We have looked at four different systems, Spark Streaming, Storm/Heron, Google Dataflow/Beam and Flink.  Each of these has been used in critical production deployments and proven successful for their intended applications.  While we have only illustrated each with a trivial example we have seen that they all share some of the same concepts and create pipelines in very similar ways.   One obvious difference is in the way Storm/Heron explicitly constructs graphs from nodes and edges and the others use a very functional style of pipeline composition.    (Storm does have the Trident layer that allows a functional pipeline composition but it is not clear if this will be supported in the Heron version.)
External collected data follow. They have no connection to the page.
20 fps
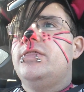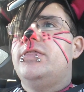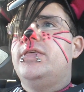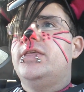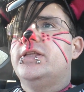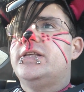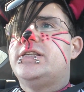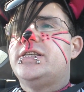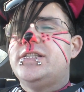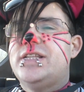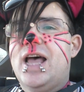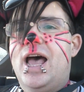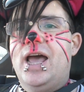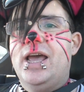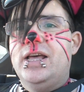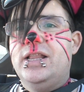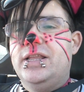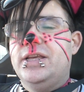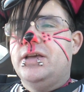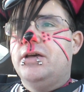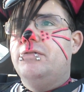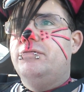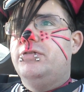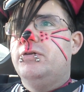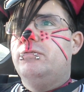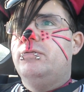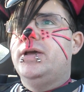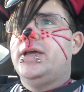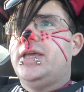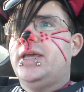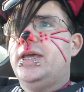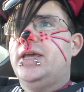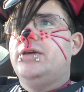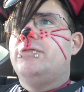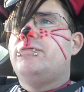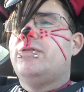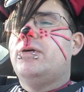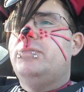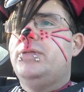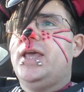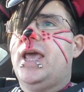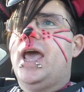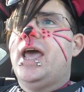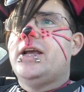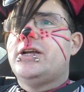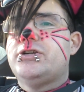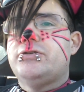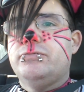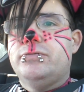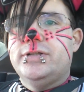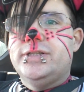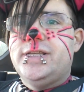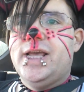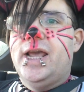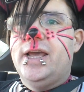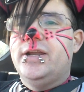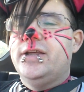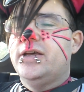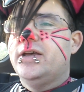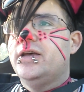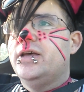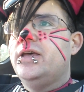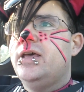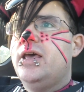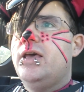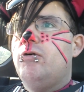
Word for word: the styling of the wiki from the actual data,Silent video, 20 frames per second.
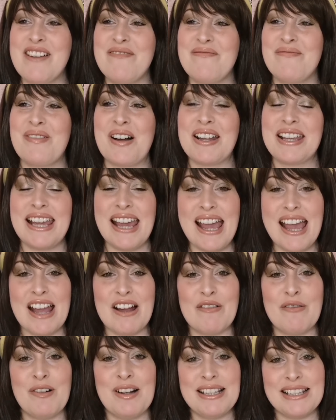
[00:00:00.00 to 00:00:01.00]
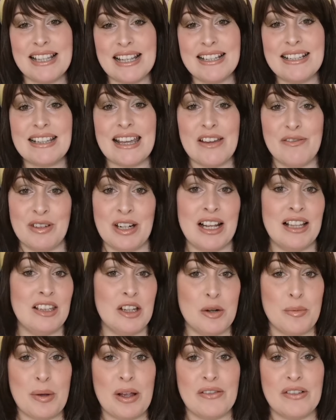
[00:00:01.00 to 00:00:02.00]
But yeah, once I've given it a
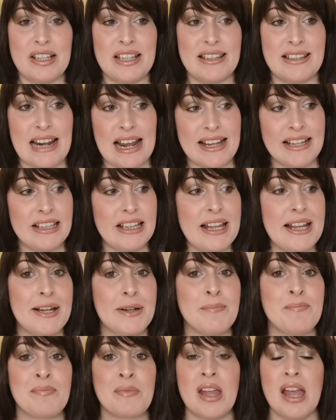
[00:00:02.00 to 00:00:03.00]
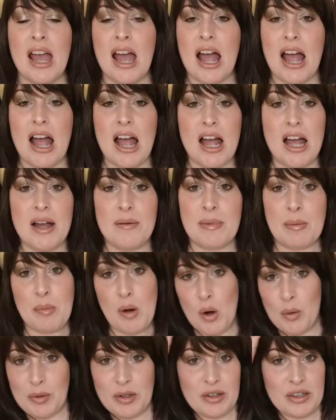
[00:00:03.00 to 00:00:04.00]
little bit of a styling,
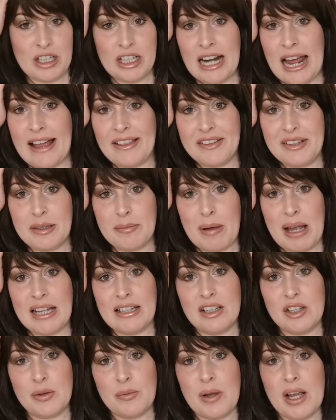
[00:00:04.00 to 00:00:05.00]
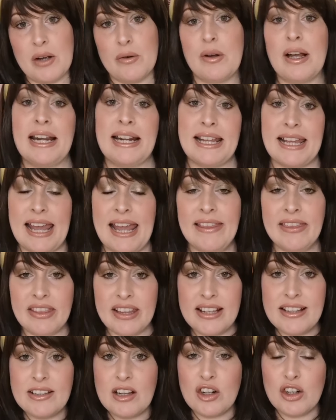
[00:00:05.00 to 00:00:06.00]
popped on an Alice band as well. And again,
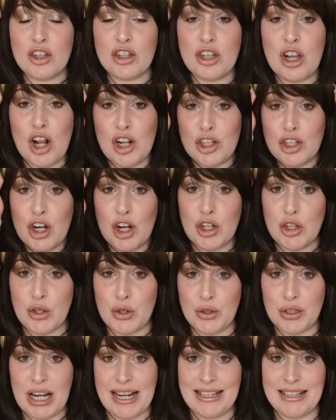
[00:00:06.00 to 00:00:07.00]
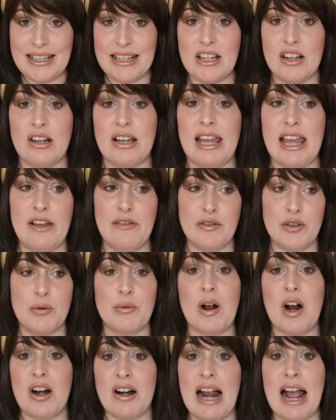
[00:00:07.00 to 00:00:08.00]
these are such a good idea if you
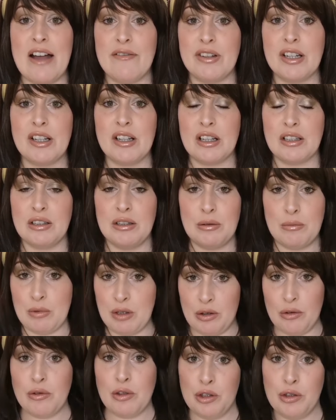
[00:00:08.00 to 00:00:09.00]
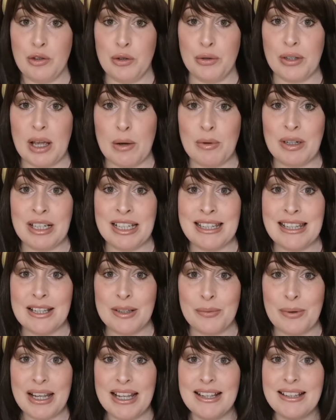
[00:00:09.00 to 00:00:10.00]
are having, you do get one of these
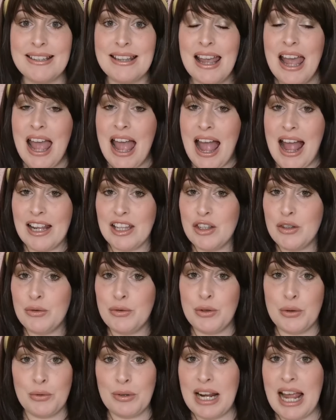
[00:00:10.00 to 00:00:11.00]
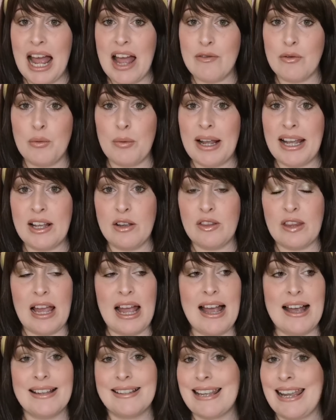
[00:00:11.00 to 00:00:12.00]
wigs and you don't have a wig that
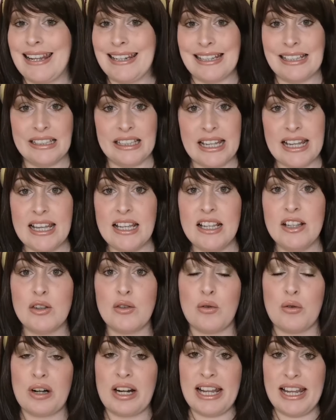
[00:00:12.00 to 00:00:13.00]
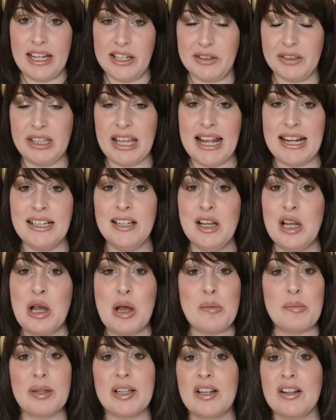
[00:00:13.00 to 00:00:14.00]
has any lace or a hairline,
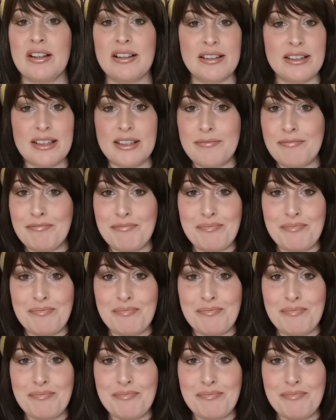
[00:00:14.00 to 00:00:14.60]
because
Conceptually the greatest difference arises when comparing Spark Streaming to the others and, in particular, Beam.    Akidau and Perry make a very compelling argument for the superiority of the Beam model in comparison to Spark Streaming.   They make a number of important points.   One obvious one is that Spark is a batch system for which a streaming mode has been attached and Beam was designed from the ground up to be streaming with obvious batch capabilities.  The implication is that the windowing for Spark is based on the RDD in the DStream and this is clearly not as flexible as Beam windows.    A more significant point revolves around Beam’s recognition that event time and processing time are not the same.   Where this becomes critical is in dealing with out of order events, which are clearly possible in widely distributed situations.   Beam’s introduction of event-time windows, triggers and watermarks are a major contribution and clarifies a number of important correctness issues when events are out of order while still allowing you to get approximate results in a timely manner.

In terms of performance of these systems, we will leave it to another time to address this issue.    In fact, it would be a very interesting exercise to create a set of meaningful benchmarks that each system can be measured against.   It would be a non-trivial exercise to design the experiments, but well worth the effort.